WHAT IS REQUIRED
Apart from the pictures, every line below is to be set down exactly.

THE DATA

-------

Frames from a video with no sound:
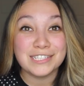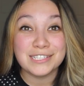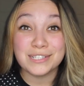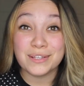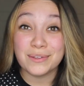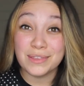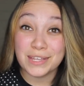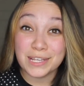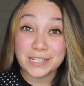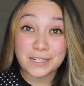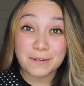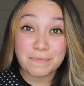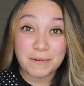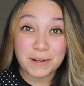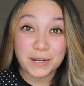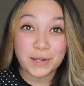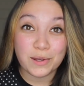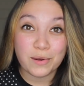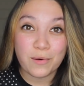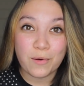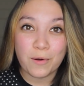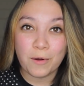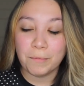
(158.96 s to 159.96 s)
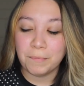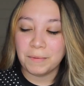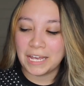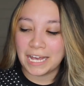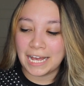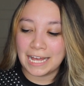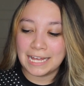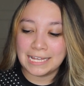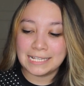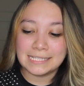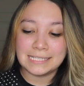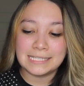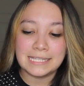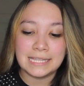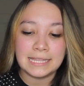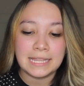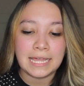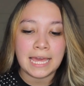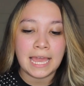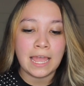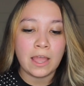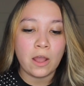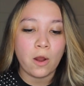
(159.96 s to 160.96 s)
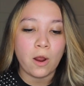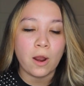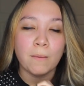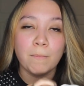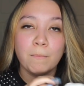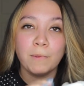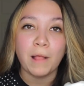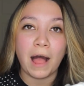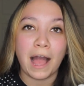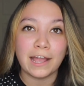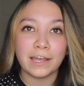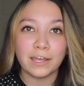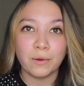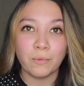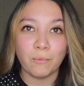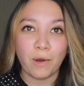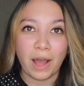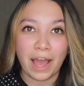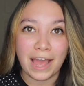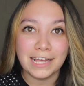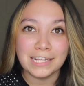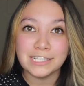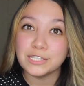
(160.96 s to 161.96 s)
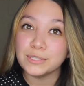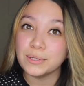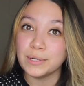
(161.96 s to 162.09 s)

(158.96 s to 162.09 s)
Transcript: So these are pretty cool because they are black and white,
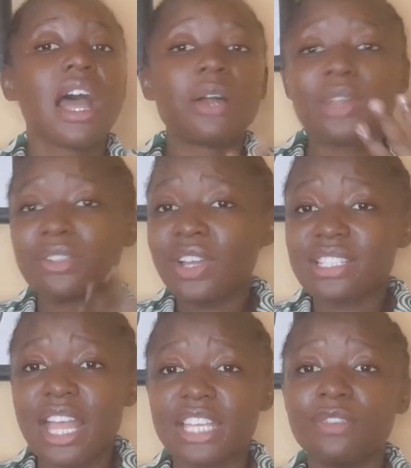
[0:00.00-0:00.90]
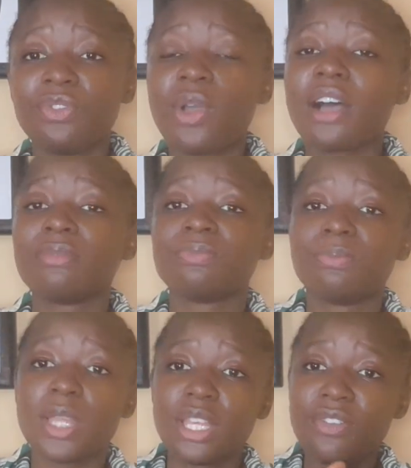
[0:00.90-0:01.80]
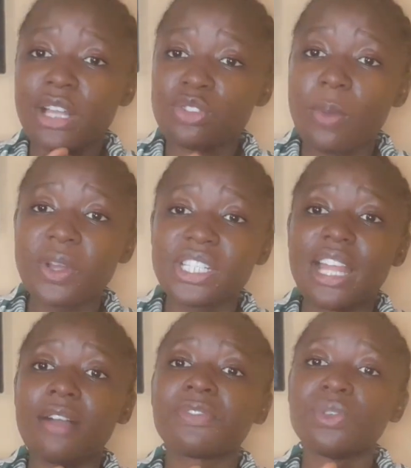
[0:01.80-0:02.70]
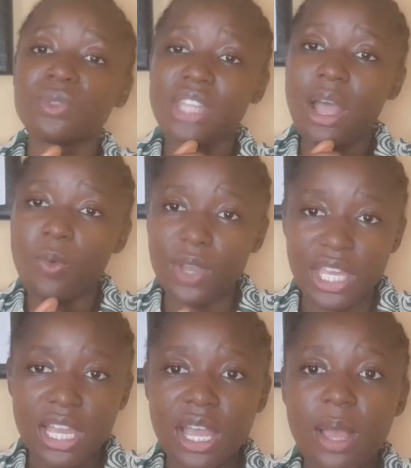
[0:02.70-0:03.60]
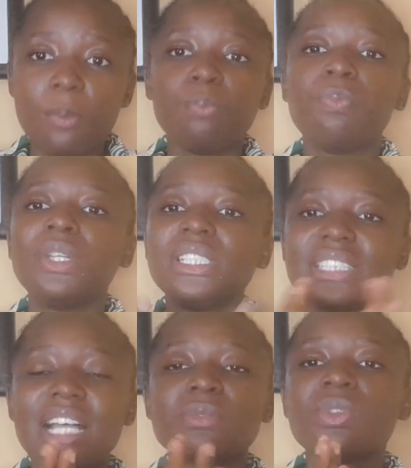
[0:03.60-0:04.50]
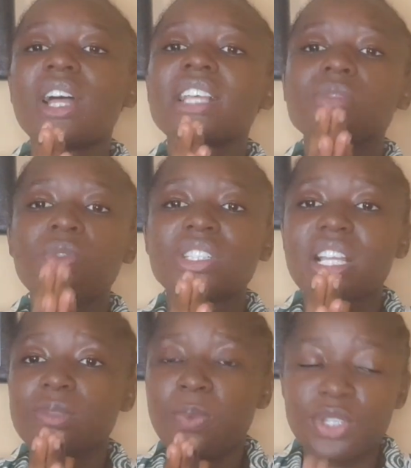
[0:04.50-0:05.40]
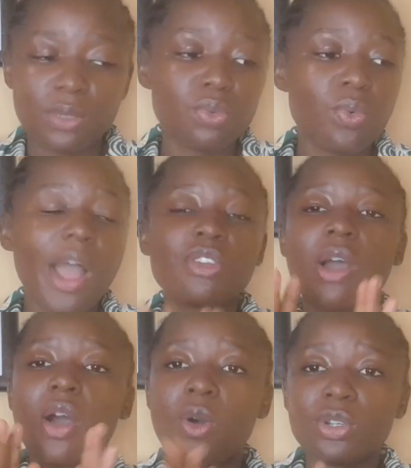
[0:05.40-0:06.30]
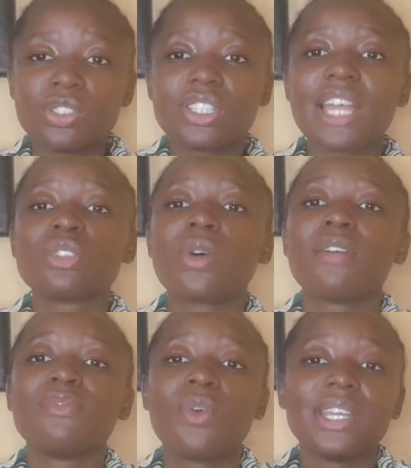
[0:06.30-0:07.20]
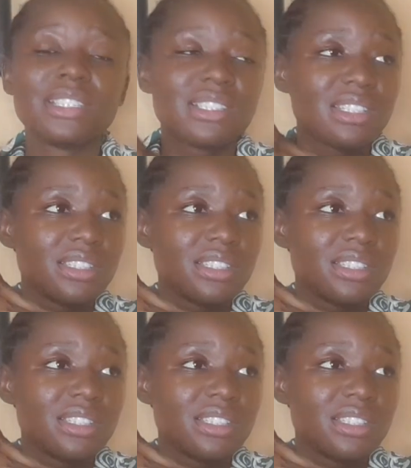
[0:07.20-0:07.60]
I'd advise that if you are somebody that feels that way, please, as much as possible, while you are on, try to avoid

-------

RESULT
Frames from a video with no sound:
(158.96 s to 159.96 s)
(159.96 s to 160.96 s)
(160.96 s to 161.96 s)
(161.96 s to 162.09 s)

(158.96 s to 162.09 s)
Transcript: So these are pretty cool because they are black and white,
[0:00.00-0:00.90]
[0:00.90-0:01.80]
[0:01.80-0:02.70]
[0:02.70-0:03.60]
[0:03.60-0:04.50]
[0:04.50-0:05.40]
[0:05.40-0:06.30]
[0:06.30-0:07.20]
[0:07.20-0:07.60]
I'd advise that if you are somebody that feels that way, please, as much as possible, while you are on, try to avoid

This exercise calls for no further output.